Por videoconferência, ex-assessor parlamentar do senador Flavio Bolsonaro depôs desde o presídio de Bangu no âmbito do inquérito aberto para investigar denúncia do empresário Paulo Marinho, antigo aliado do presidente

Publicado em 29/06/2020 às 22h38
Atualizado em 29/06/2020 às 22h38
Prisão de Fabrício Queiroz em Atibaia, interior de São Paulo
Fabrício Queiroz foi preso em Atibaia, interior de São Paulo. Crédito: Divulgação/ Policia Federal

O ex-assessor parlamentar Fabrício Queiroz disse à Polícia Federal que não recebeu informações privilegiadas da Operação Furna da Onça, deflagrada em novembro de 2018 e que levou à elaboração do relatório financeiro do Coaf que detectou suas movimentações financeiras.

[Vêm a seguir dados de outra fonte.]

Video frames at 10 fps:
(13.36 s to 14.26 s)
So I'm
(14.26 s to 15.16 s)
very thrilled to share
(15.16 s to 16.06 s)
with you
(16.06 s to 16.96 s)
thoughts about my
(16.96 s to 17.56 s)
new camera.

O ex-funcionário de Flávio Bolsonaro (Republicanos-RJ) foi ouvido nesta segunda, 29.

As informações foram divulgadas pelo portal G1 e pelo Jornal Nacional, da Rede Globo, e confirmadas pelo Estadão.

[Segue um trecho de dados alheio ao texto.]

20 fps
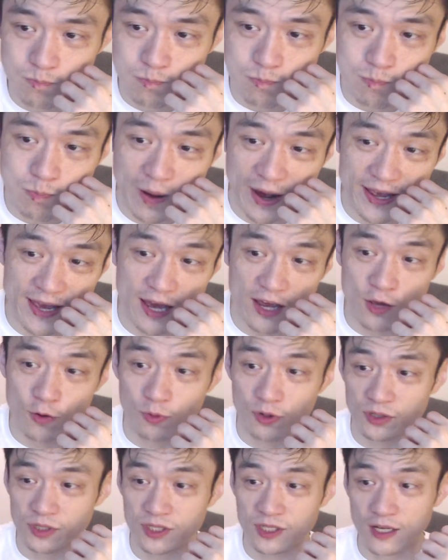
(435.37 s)
it
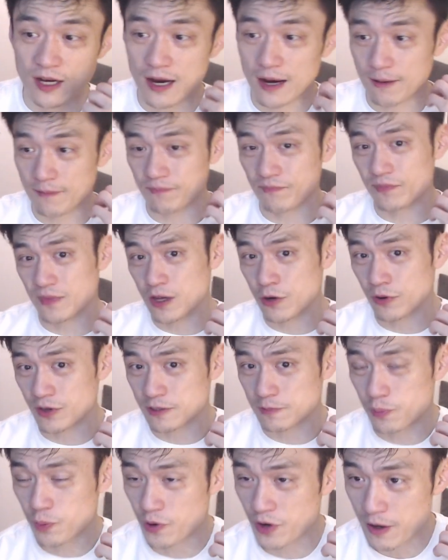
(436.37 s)
was
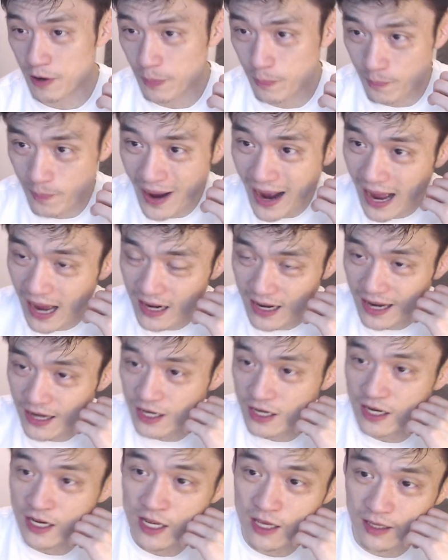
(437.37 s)
pretty bad.
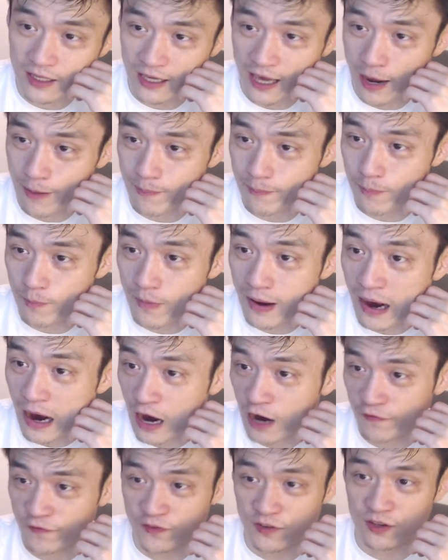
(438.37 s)
And he came
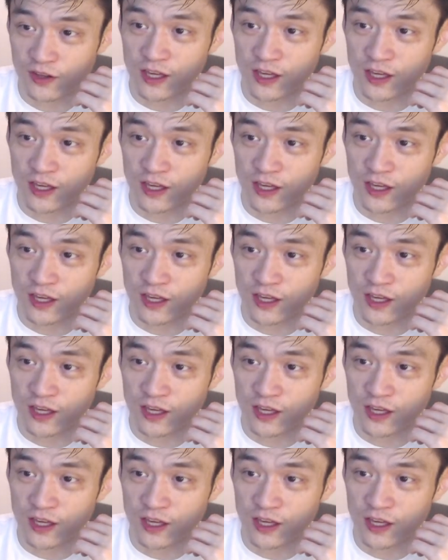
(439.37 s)
after the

Queiroz também disse que sua demissão do gabinete de Flávio foi a pedido, motivada por cansaço do trabalho, ao contrário da tese de que sua saída foi determinada após a família Bolsonaro tomar ciência do relatório do Coaf que mencionava suas transações financeiras.

Queiroz está preso em Bangu 8 desde o dia 18 de junho, quando foi detido em Atibaia (SP) nas investigações sobre suposto esquema de ‘rachadinha’ no gabinete de Flávio Bolsonaro na Assembleia Legislativa do Rio (Alerj). O depoimento foi tomado por videoconferência nesta tarde.

A Polícia Federal apura se houve vazamento de informações sigilosas da Furna da Onça à família Bolsonaro. A investigação foi aberta após o empresário Paulo Marinho, ex-aliado dos Bolsonaro, revelar em entrevista ao jornal Folha de S. Paulo que um delegado da PF no Rio vazou informações da Operação Furna da Onça à campanha de Flávio Bolsonaro.

A operação não mirou o então deputado ou Queiroz, mas levou à produção do relatório do Coaf sobre as movimentações atípicas do ex-assessor, que teria sido demitido logo após o repasse da informação privilegiada.

Marinho também foi ouvido sobre suas acusações no inquérito que apura suposta interferência política de Bolsonaro na Polícia Federal do Rio. Os termos da oitiva estão sob sigilo por ordem do ministro Celso de Mello, decano do Supremo Tribunal Federal e relator do caso.

OUTRO LADO

O advogado Paulo Emílio Catta Preta, que defende Fabrício Queiroz, disse que não iria comentar o caso em virtude de sigilo legal.